De la même façon, une économie globale à somme non nulle tend à mettre un terme à l’état de guerre permanent qui caractérisait le monde pré-moderne. Dans une telle économie, le développement intérieur et le commerce extérieur constituent, virtuellement pour tous, de meilleures perspectives que le conflit international. Bien que le commerce ait toujours permis des échanges à somme non nulle, comme le dit Adam Smith, les gains étaient alors limités comparativement à ce qu’ils sont aujourd’hui par la combinaison du développement pacifique des nations et d’un commerce accru. Malheureusement, après la révolution industrielle, presque deux siècles ont été nécessaires pour que les états s’aperçoivent que ni la guerre ni la recherche d’un empire n’étaient des jeux qui en valaient la peine.

Les armes nucléaires et le développement intérieur des états ont rendu la guerre obsolète pour les grandes puissances. Cela ne relève pas du hasard si la plupart des conflits sur la planète ont pris la forme de guerres civiles dans des pays pauvres qui avaient échoué à bâtir chez eux les fondations d’une économie à somme non nulle. La Chine et l’Inde y sont maintenant parvenues. Le fait que les dirigeants de ces deux pays aient basé leur légitimité politique sur le développement économique intérieur et le commerce international pacifique représente sans doute l’élément le plus significatif du nouveau monde dans lequel nous vivons.
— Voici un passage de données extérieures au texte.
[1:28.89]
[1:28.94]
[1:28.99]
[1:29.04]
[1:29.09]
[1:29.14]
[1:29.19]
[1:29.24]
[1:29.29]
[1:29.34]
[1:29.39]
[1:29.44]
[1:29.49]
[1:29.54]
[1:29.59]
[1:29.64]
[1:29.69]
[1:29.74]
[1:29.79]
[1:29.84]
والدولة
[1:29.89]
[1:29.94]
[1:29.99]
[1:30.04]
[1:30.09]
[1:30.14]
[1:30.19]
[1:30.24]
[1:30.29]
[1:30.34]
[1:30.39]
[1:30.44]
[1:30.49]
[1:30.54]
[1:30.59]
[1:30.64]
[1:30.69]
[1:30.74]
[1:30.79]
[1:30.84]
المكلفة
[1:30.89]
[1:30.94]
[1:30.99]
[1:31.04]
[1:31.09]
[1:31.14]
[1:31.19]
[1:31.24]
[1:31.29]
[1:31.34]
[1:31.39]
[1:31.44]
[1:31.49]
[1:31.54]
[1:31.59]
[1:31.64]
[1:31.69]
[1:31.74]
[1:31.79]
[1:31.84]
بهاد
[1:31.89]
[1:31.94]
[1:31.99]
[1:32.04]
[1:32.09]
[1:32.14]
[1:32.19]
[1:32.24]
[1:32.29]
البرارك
Emissions de gaz à effet de serre soutenable et émissions par personne et par pays
Emissions de gaz à effet de serre soutenables (G) et émissions par personne et par pays.

L’âge du pillage appartient au passé. Ou peut-être pas. L’aspect le plus important des débats sur le changement climatique et l’approvisionnement en énergie, c’est qu’ils réintroduisent la notion de limite. Si par exemple la planète dans son entier déversait du CO2 dans l’atmosphère au rythme où le font les USA aujourd’hui, les émissions seraient cinq fois supérieures. La même chose est vraie, approximativement, pour ce qui concerne la consommation énergétique par habitant. C’est la raison pour laquelle le changement climatique et la sécurité énergétique ont une telle importance géostratégique. Car s’il existe des limites aux émissions de gaz à effets de serre, il existe aussi des limites à la croissance. Mais s’il existe des limites à la croissance, les soubassements politiques de notre monde s’effondrent. Des conflits intenses pour la redistribution des richesses vont surgir entre les nations et à l’intérieur de celles-ci. De fait, ils sont déjà en train de réémerger.
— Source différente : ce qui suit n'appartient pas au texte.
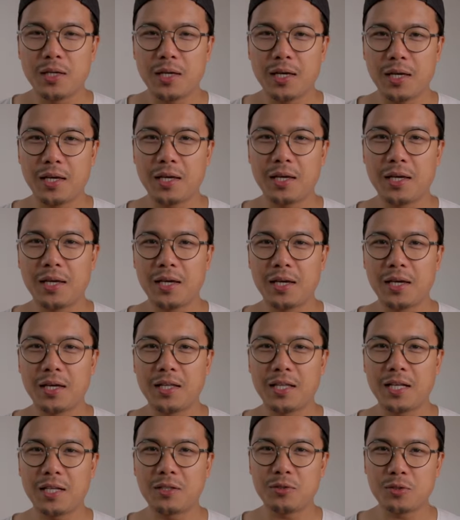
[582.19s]
eh,
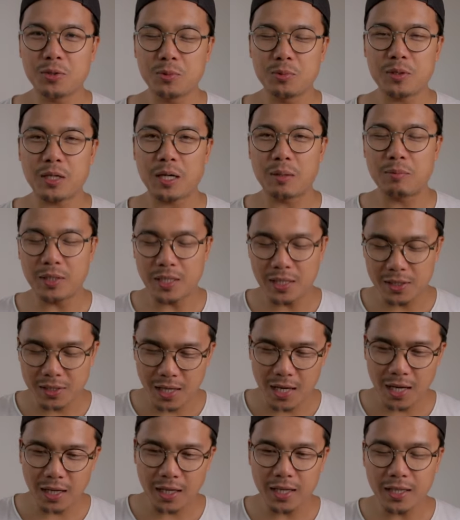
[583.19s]
nag-subscribe sila sa
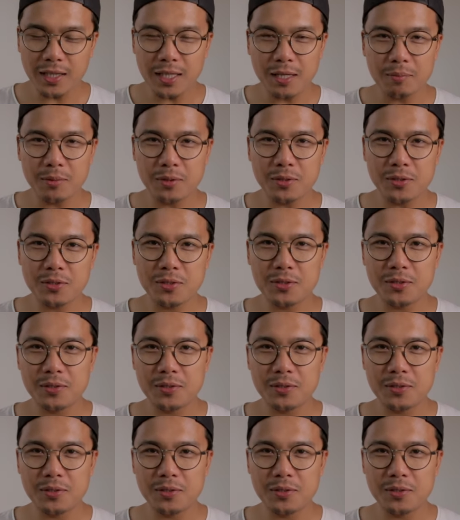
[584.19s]
akin. Tapos,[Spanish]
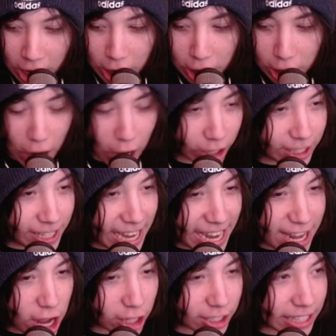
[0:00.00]
¡Y los
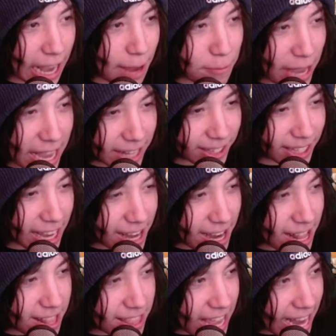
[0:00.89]
niños también tienen
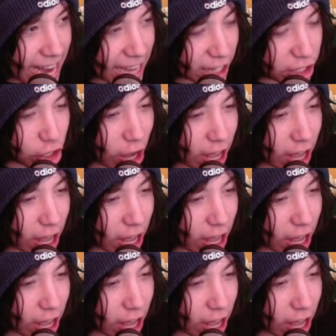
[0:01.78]
derecho a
De nombreuses personnes, particulièrement chez les écologistes et ceux qui s’inspirent du socialisme, ont une vision positive de tels conflits. Ce sont, pensent-ils, les douleurs de l’accouchement d’une société globale plus juste. Je suis profondément en désaccord avec ces vues. Il est beaucoup plus vraisemblable qu’ils nous rapprochent d’un monde caractérisé par des guerres catastrophiques et des répressions brutales. Et c’est pourquoi ma sympathie va aux idées des libéraux classiques et des libertariens qui sont hostiles à cette notion de limite, qu’ils perçoivent comme l’acte de décès condamnant tout espoir de liberté au plan intérieur et de relations internationales pacifiques.
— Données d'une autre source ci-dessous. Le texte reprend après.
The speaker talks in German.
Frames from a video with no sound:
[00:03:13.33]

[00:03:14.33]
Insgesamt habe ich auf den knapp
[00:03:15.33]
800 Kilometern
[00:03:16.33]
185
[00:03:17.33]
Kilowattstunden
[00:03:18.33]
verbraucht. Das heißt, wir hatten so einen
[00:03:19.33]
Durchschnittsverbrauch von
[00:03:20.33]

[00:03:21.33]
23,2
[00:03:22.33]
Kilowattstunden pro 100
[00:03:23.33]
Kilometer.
Les optimistes pensent que la croissance économique peut, et va continuer. Les pessimistes pensent soit qu’elle ne le fera pas, soit qu’elle ne le doit pas, si nous devons éviter la destruction de notre environnement. Pour ma part, je crois que nous devons essayer de concilier ce qui fait sens dans ces conceptions opposées. Il est vital pour l’espoir de paix et de liberté que nous conservions une économie à somme non nulle. Mais il est également vital de répondre aux défis de l’environnement et des ressources que l’économie nous pose. Il s’agira d’une tâche difficile. La condition du succès réside dans l’investissement dans l’ingéniosité humaine. Sans elle, des jours sombres nous attendent. Et cela n’a jamais été aussi vrai qu’aujourd’hui.